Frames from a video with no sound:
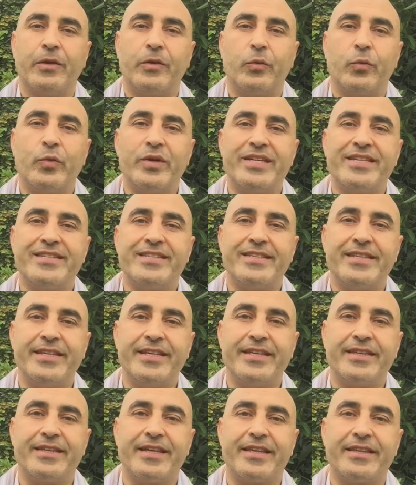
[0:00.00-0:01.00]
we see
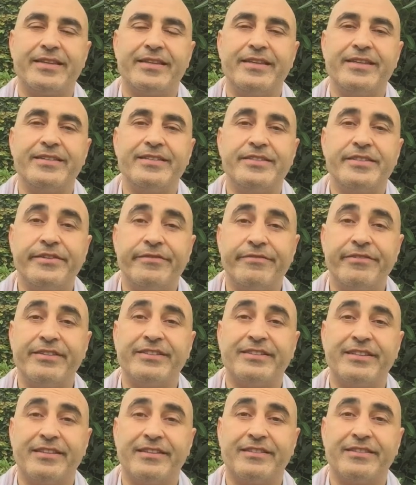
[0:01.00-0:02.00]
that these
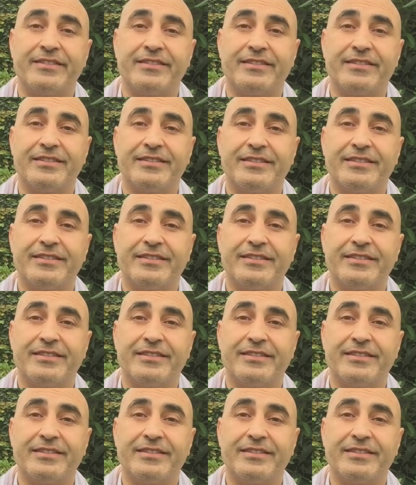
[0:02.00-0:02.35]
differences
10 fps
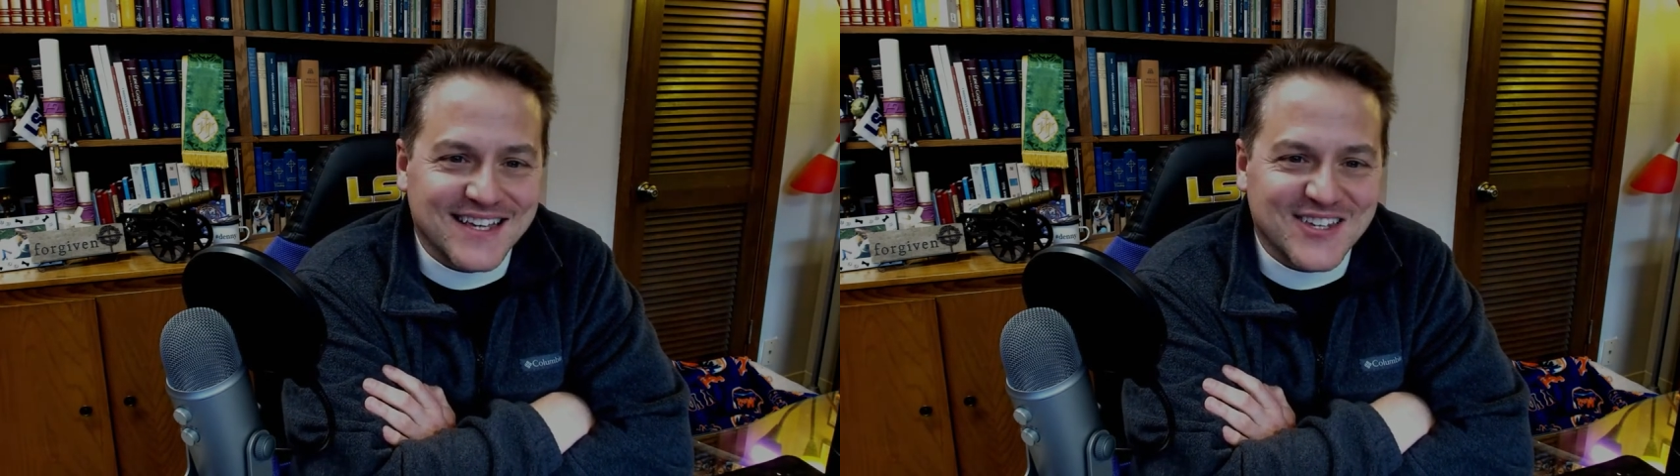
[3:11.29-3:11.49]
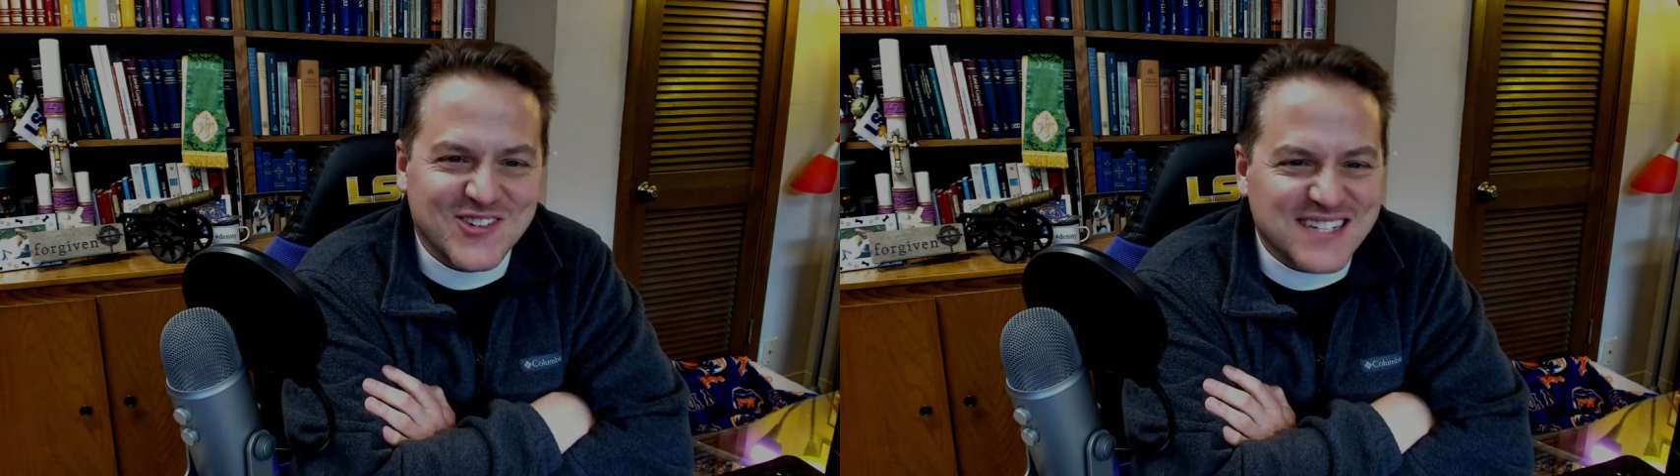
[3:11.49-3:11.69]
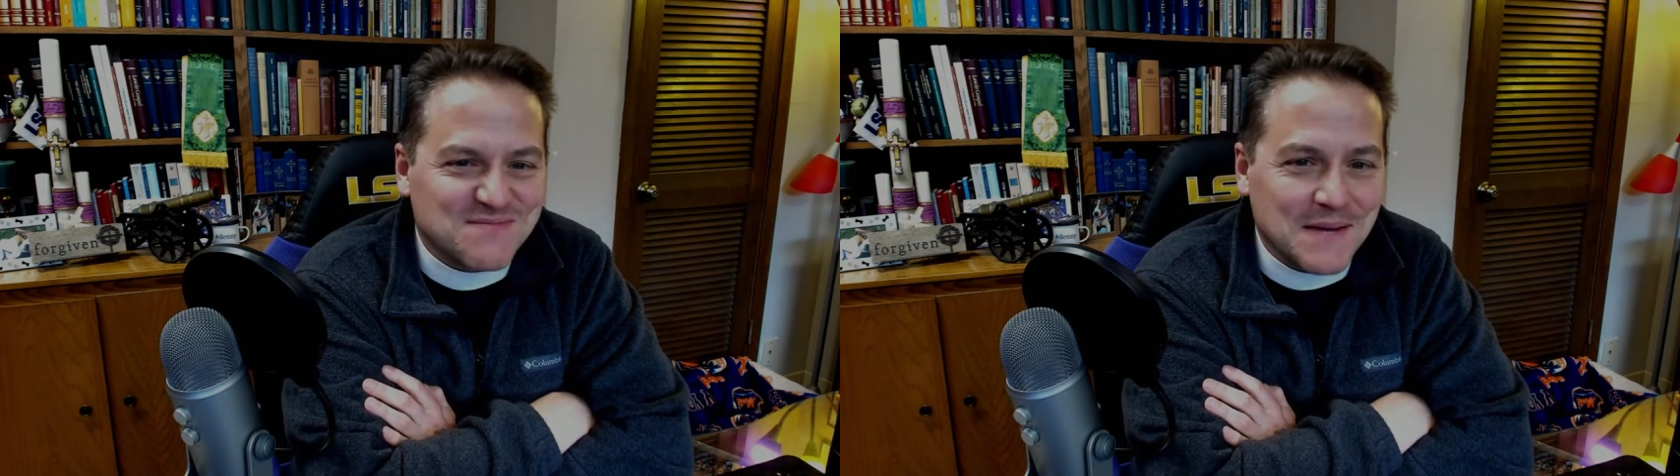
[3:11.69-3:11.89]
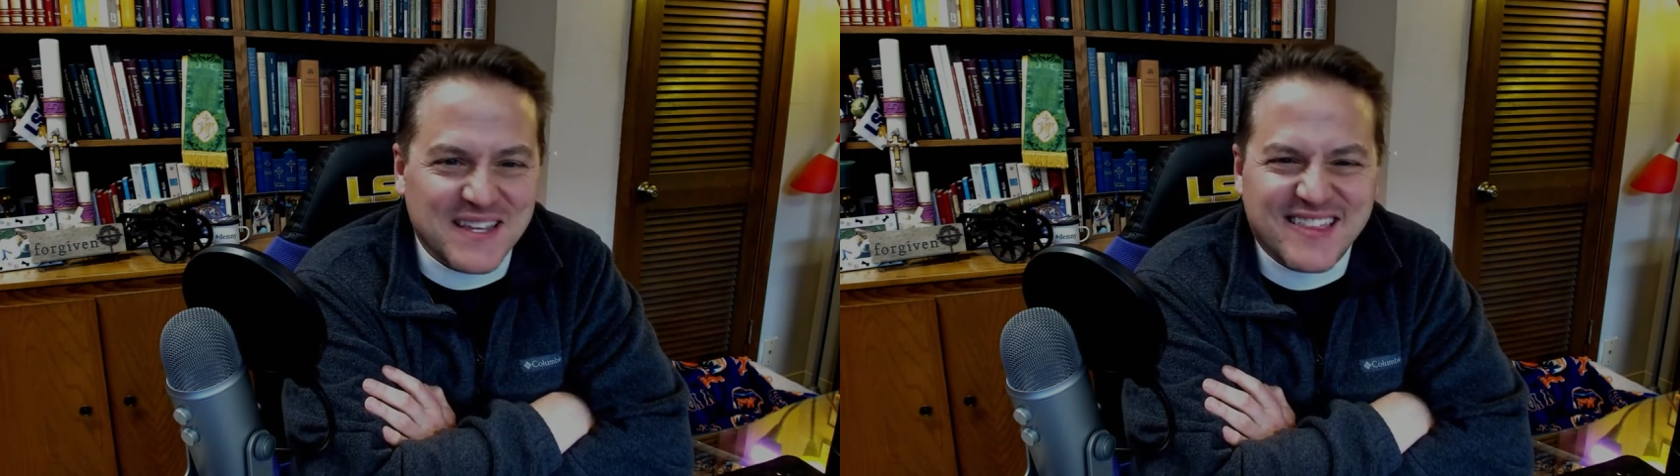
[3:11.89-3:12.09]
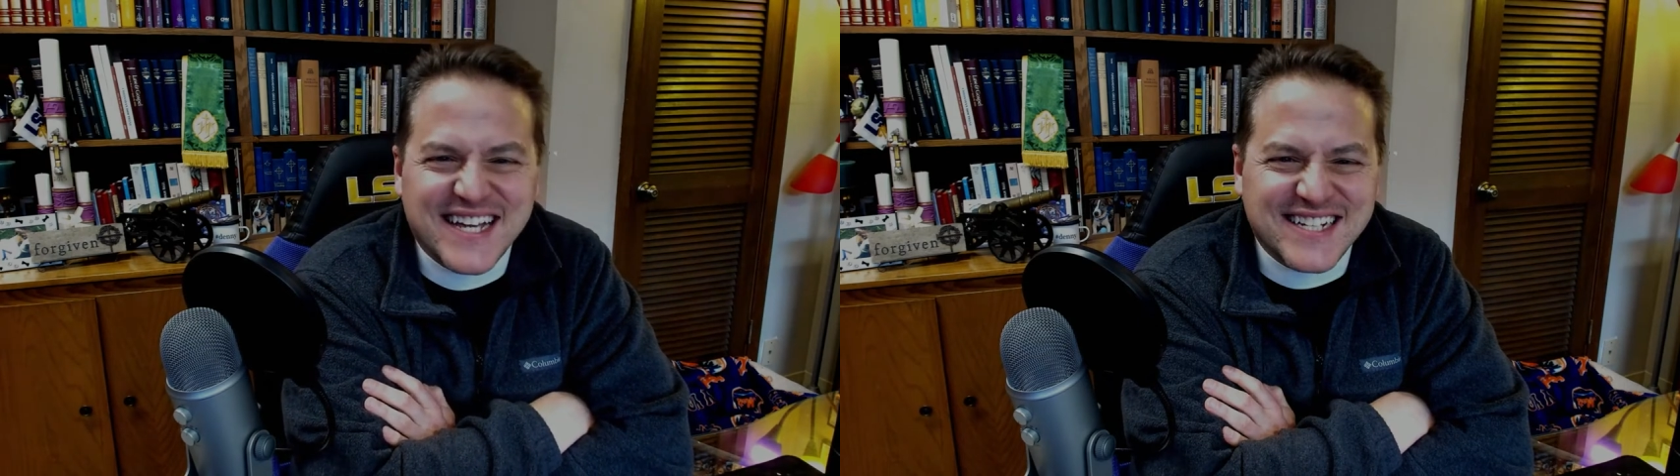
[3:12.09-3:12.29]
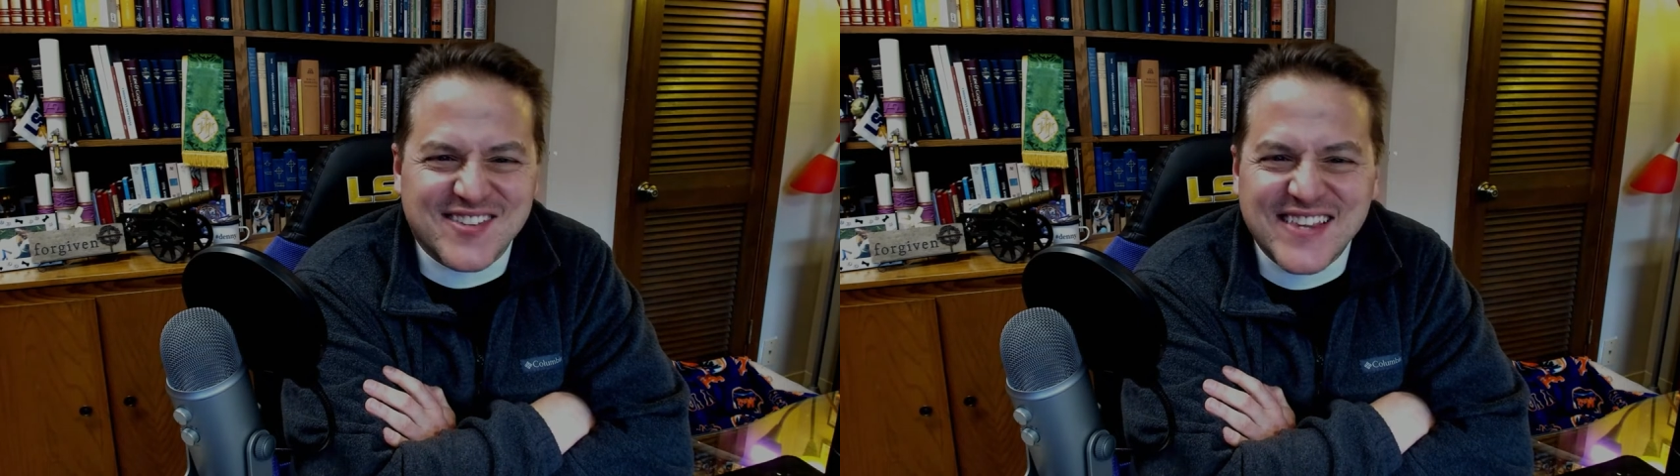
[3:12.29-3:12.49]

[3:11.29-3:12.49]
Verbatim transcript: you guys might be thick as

==

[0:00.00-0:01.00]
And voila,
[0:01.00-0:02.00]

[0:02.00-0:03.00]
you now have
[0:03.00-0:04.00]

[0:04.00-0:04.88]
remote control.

▸ What the task requires
Set down, exactly as written above, each line from the one with "[3:11.29-3:11.49]" through the one with "Verbatim transcript: you", and skip the pictures.

▸ Result for this task
[3:11.29-3:11.49]
[3:11.49-3:11.69]
[3:11.69-3:11.89]
[3:11.89-3:12.09]
[3:12.09-3:12.29]
[3:12.29-3:12.49]

[3:11.29-3:12.49]
Verbatim transcript: you guys might be thick as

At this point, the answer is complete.